Let me explain: when John and Peter were finished cleaning, they went out and bought the Passover meal. It was simple fare based on a menu passed down for 1500 years. There would be bread and bitter herbs, and a bowl of salt water, an egg, parsley, apple compote, and wine served from a special cup. But, because it was Tuesday, there would be no lamb. The paschal lambs, specially raised with no blemish or broken bones, would not be brought to Jerusalem until Friday, when they would be sacrificed at the Temple and distributed to the Pharisees and Sadducees.
The paschal lamb was the centerpiece of the Passover meal. It symbolized Passover itself, for it was the blood of the lamb that the Israelites wiped upon their doorposts of their houses that signaled to the angel of death to pass over them as he brought death to all the firstborn Egyptian boys.

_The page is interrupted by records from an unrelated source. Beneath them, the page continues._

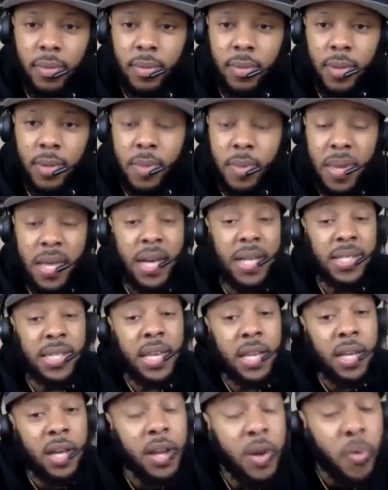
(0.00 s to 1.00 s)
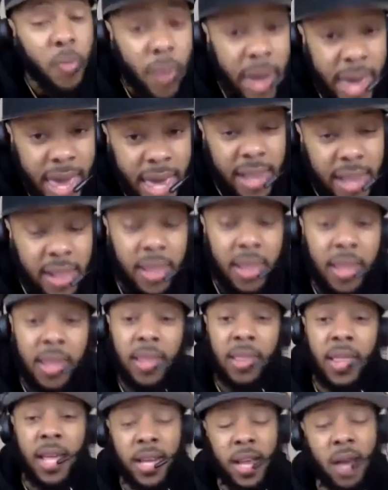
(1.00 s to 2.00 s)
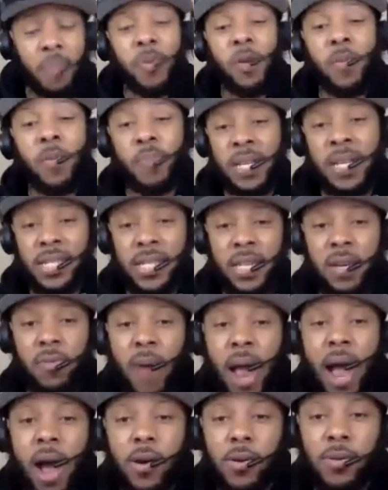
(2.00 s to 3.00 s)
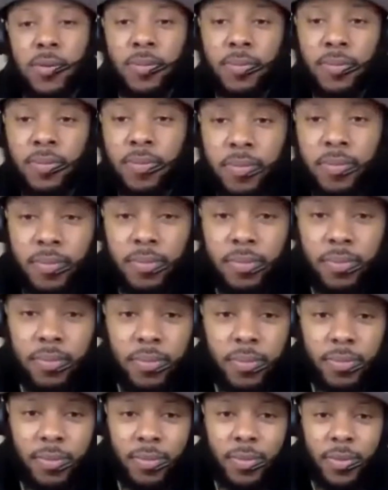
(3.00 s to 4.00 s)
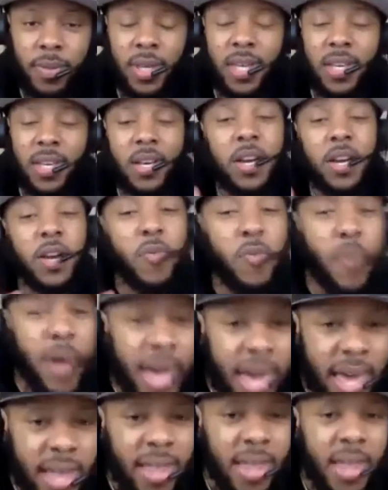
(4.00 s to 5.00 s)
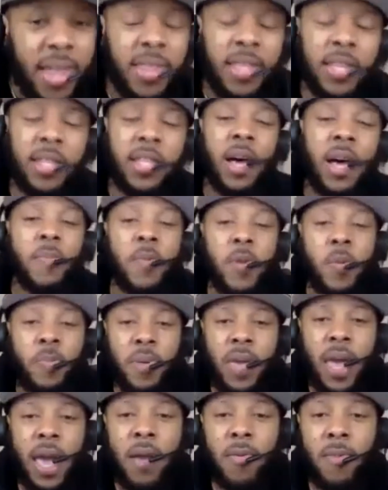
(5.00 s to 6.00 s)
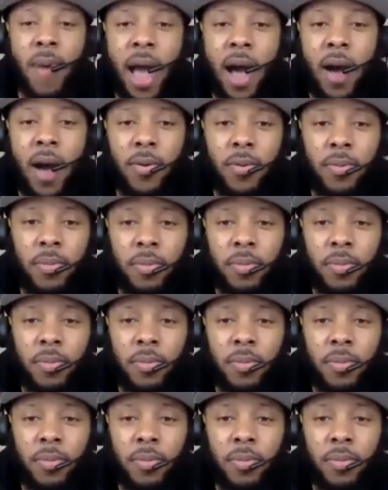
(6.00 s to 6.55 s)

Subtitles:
Because he could have went the WBC route. He could have went the WBA route.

In the turmoil of this horror, the Israelites ate their lamb, quickly, with their shoes and coats on, ready to run when Moses gave the signal. That was the story of Passover retold over and over again for 1500 years. It was the story of how God acted to free the Israelites from their Egyptian overlords.
But there was no lamb at the Passover meal Peter and John prepared. There was only Jesus, and in him the Passover meal was recreated. The bread became the presence of his personhood and the blood the vitality of his spirit. The overlord that fled who had held the Israelites, and I hazard a guess all people, was the sin of idolatry… that is putting the creation ahead of the creator.
Jesus put the personhood of God front and center. To remember this reordering Jesus said: “Eat this bread; and drink this wine, in remembrance of me.” Which is why even now, to this very day, we say: It is the Lamb of God who takes away the sin of the world.
That Tuesday, as the sun set the disciples arrived for the Passover meal. But so too did Jesus’s family; Pharisees and Essenes together, men and women gathered. And as the Passover was about to begin, I imagine the guesthouse Abbot asked if they had ritually bathed as Essenes were required to do. They had. Jesus had instructed them to do so. And yet, only as a fastidious Essene monk could do, he pushed the point: “Did you walk through the city to get here?” he asked. They had. “Well, your feet are unclean.” Jesus said he would take care of it.
Jesus then wrapped a towel around himself and turned the purity ritual into an act of service. “As I serve you,” he said, “So you are to serve one another.” Purity excludes. Service includes. And here we see yet another example of how Jesus takes something that was broken, brings it upon himself, and makes it whole.
All things were collapsing in upon Jesus during Holy Week. He accepted it, even the pain of it, because of his love, his passion for us. Like a star out of balance that collapses in upon itself, the gravitational force of Jesus pulls all things, and all history, and all ritual, and communities, and calendars, and time and space in upon himself, and then, like a Supernova, explodes it into new life. That is the resurrection. It is an explosion of love that changed everything.
Tonight we in particular remember that Passover meal and how Jesus recreated it into the Eucharist to be a weekly reminder of how much we are loved by God.